Seis microrrelatos sobre la libertad (II)

A mi amada

     El rabino salió de casa de Charles con su conciencia muy tranquila, pensando que había confortado el espíritu de una persona en la extrema tribulación, la muerte de un hijo. Pero Charles solo había fingido sentirse consolado; en realidad, el rabino solo había agravado sus remordimientos. Si era Dios el que cuidaba del bien, si Yahveh era el dador de todo lo bueno que podía sucederle a un ser humano como le había dicho el rabí Moisés, entonces, sin duda, él era el responsable de la debilidad de la constitución física de su hijo y la cortedad de su vida, de sus dolores y de su aflicción, él había estropeado la labor de Dios.
     Se sintió asqueado de sí mismo y de sus semejantes. Cuando sus intereses económicos le habían impulsado a actuar con extremo cinismo, la idea de que Dios imponía el bien a los hombres por ser ajenos a él le servía para olvidarse de su conciencia pensando que el todopoderoso tendría paciencia con él pero ahora se trataba de su hijo, ahora era a su hijo a quien le había faltado su auxilio porque no había actuado como Dios deseaba por ser un mísero ser humano, una criatura tendente al mal y al pecado.

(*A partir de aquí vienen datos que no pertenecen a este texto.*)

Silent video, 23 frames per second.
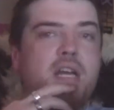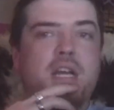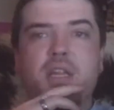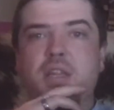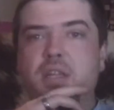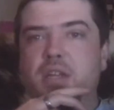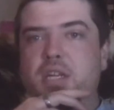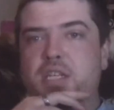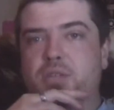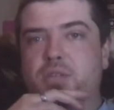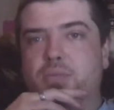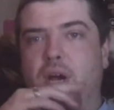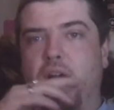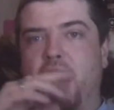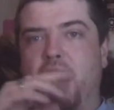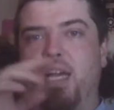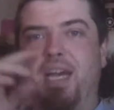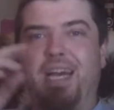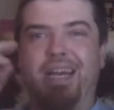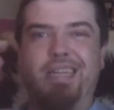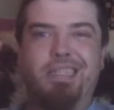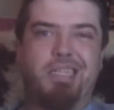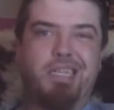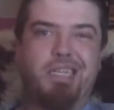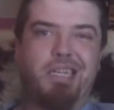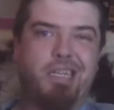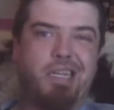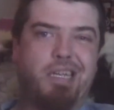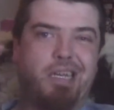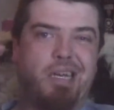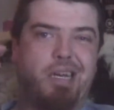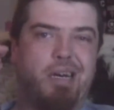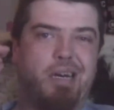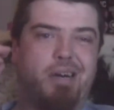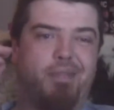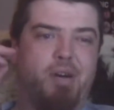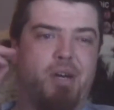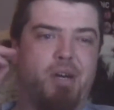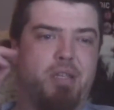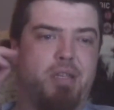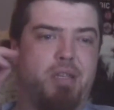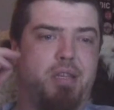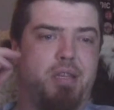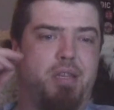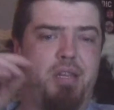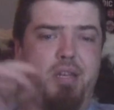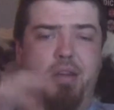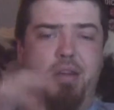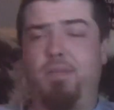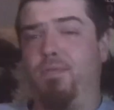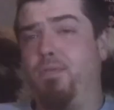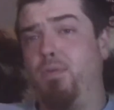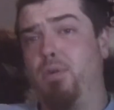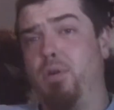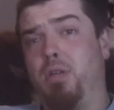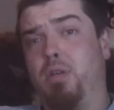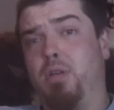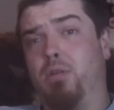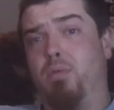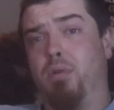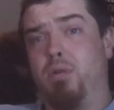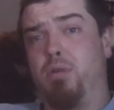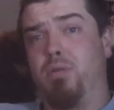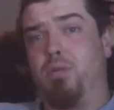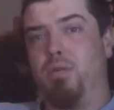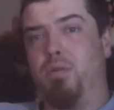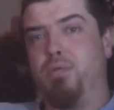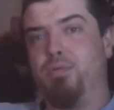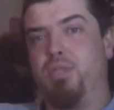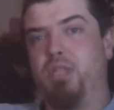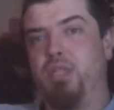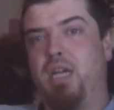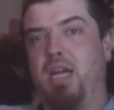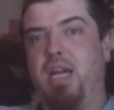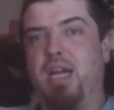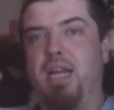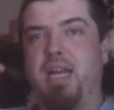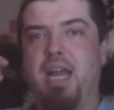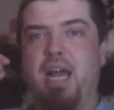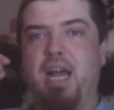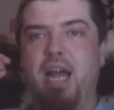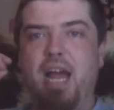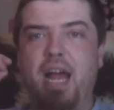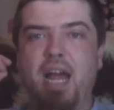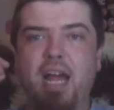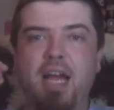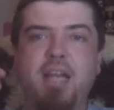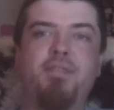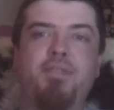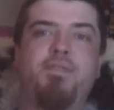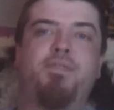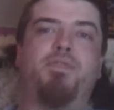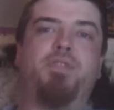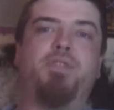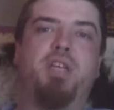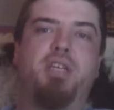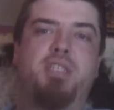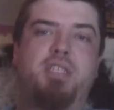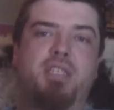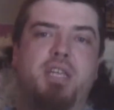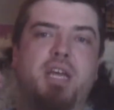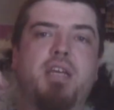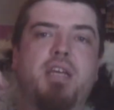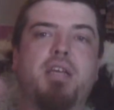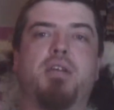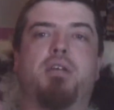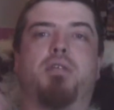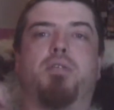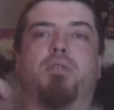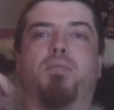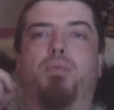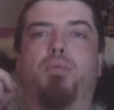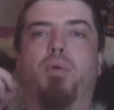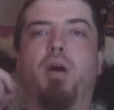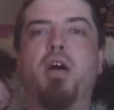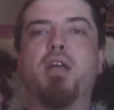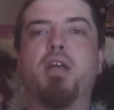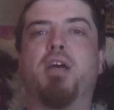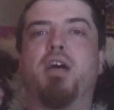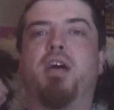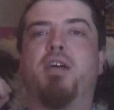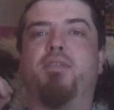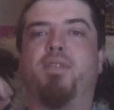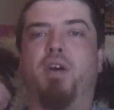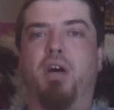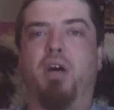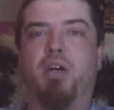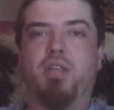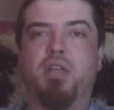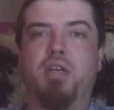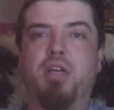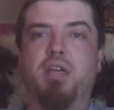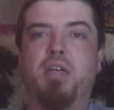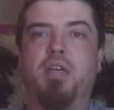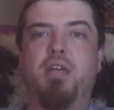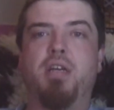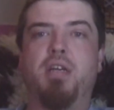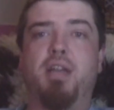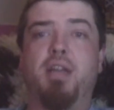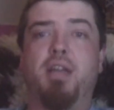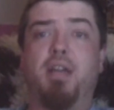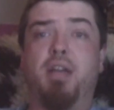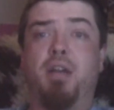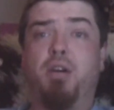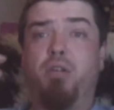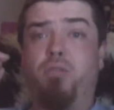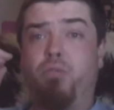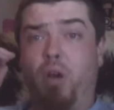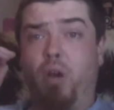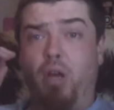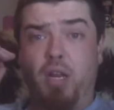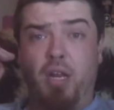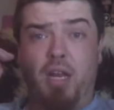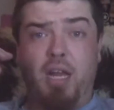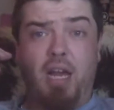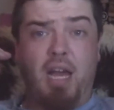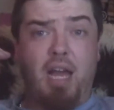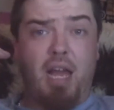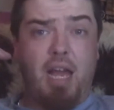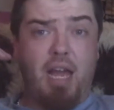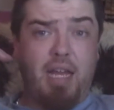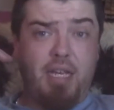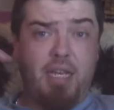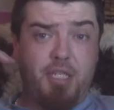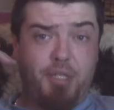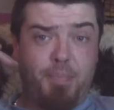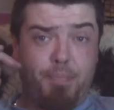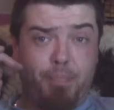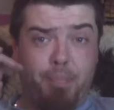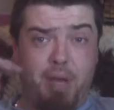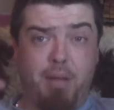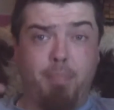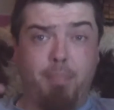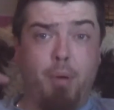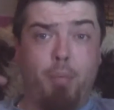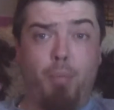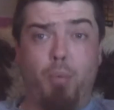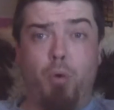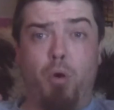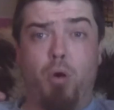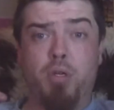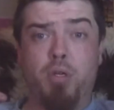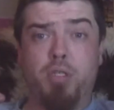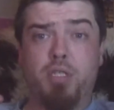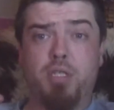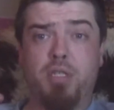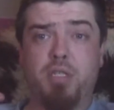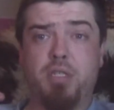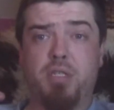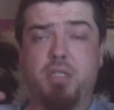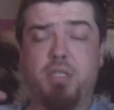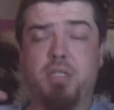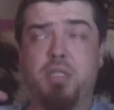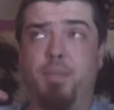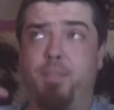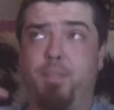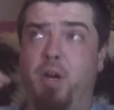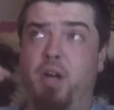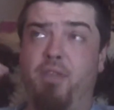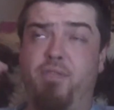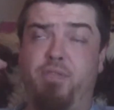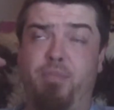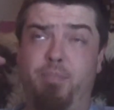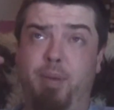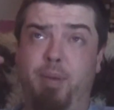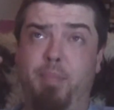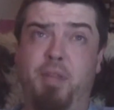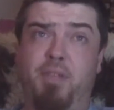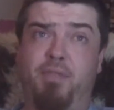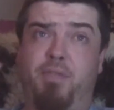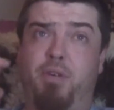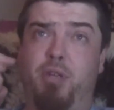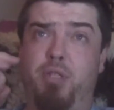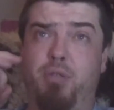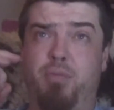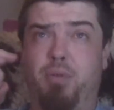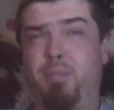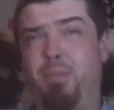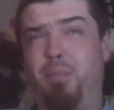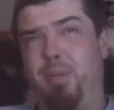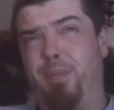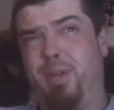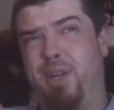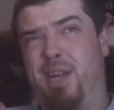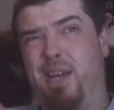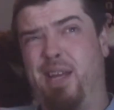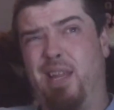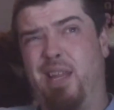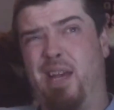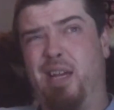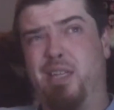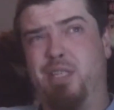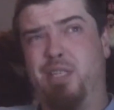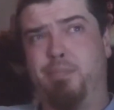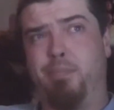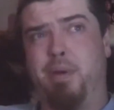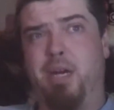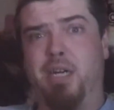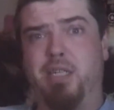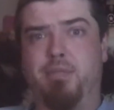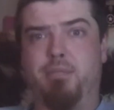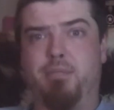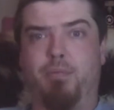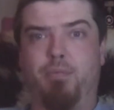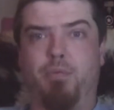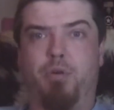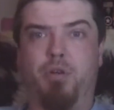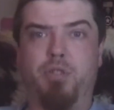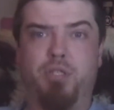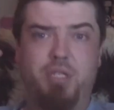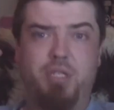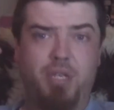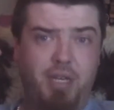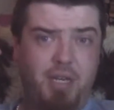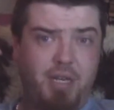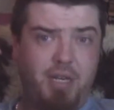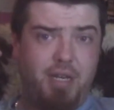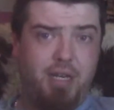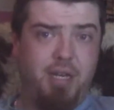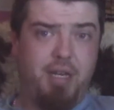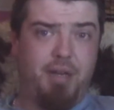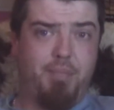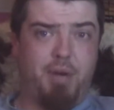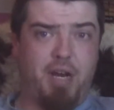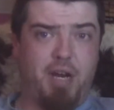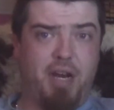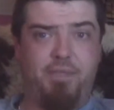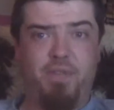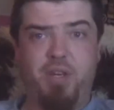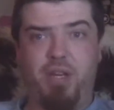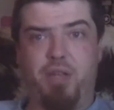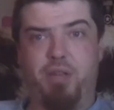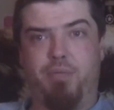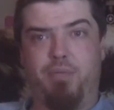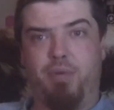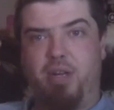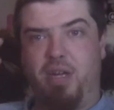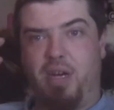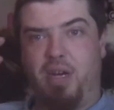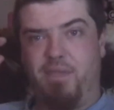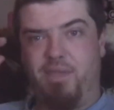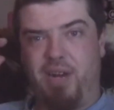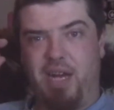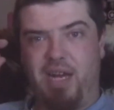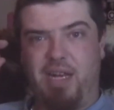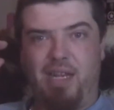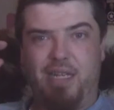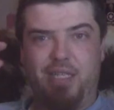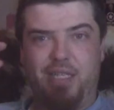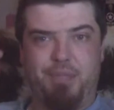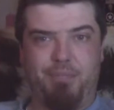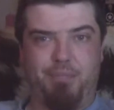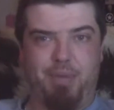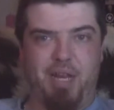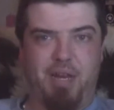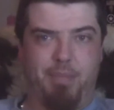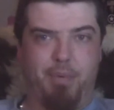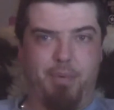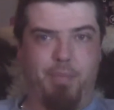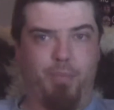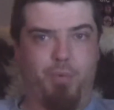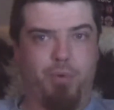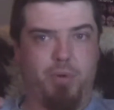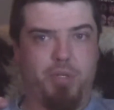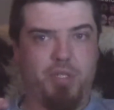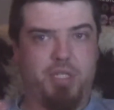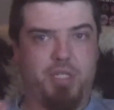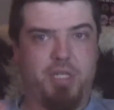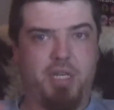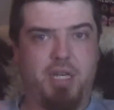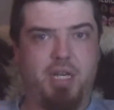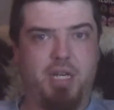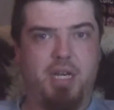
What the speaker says: The reason why is I've had 3 or 4 of the quad coils, and every single one I've had running at its minimum watts, apart from maybe the first one, maybe ran at its maximum watts, but every other one I've ran at its minimum watts,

     Pero un repentino arrebato le hizo sentir la necesidad de la rebelión. ¿Por qué tenía que obrar según los mandamientos de Dios? Dios no era su semejante puesto que había de imponerle una ley ajena a su naturaleza, Dios era en realidad su carcelero, su opresor, el ser que le extorsionaba para no dejarle ser. Ansió entregarse al mal sin freno alguno, renegar de Yahveh, dedicarse a vivir con cinismo y egoísmo extremo el resto de su vida. Entonces le habló su corazón para arrastrarle hasta la compasión y la generosidad y vio que era únicamente ahí donde habitaba el bien y no en los cinco libros de una ley escrita hacía milenios. Su corazón le impulsaba al bien; era al sentir la presión de los criterios externos cuando perdía su capacidad para la empatía.
     Recordó su amor a su hijo y a su esposa, su afecto por sus vecinos y amigos, la felicidad con que recibía las buenas noticias del periódico o la alegría que sentía los días de fiesta, cuando se veía rodeado de semejantes llenos de dicha, disfrutando del placer de vivir. Supo que Dios no añadía nada al bien que habitaba en sus sentimientos, lejos de ello, esa idea le llenaba de remordimientos y le impulsaba a actuar mal en contra de sus deseos más íntimos. Hacía tiempo que la enfermedad de su hijo le había hecho alejarse de su fe pero ahora, definitivamente, la arrojó de su conciencia y descubrió que era bueno e inocente.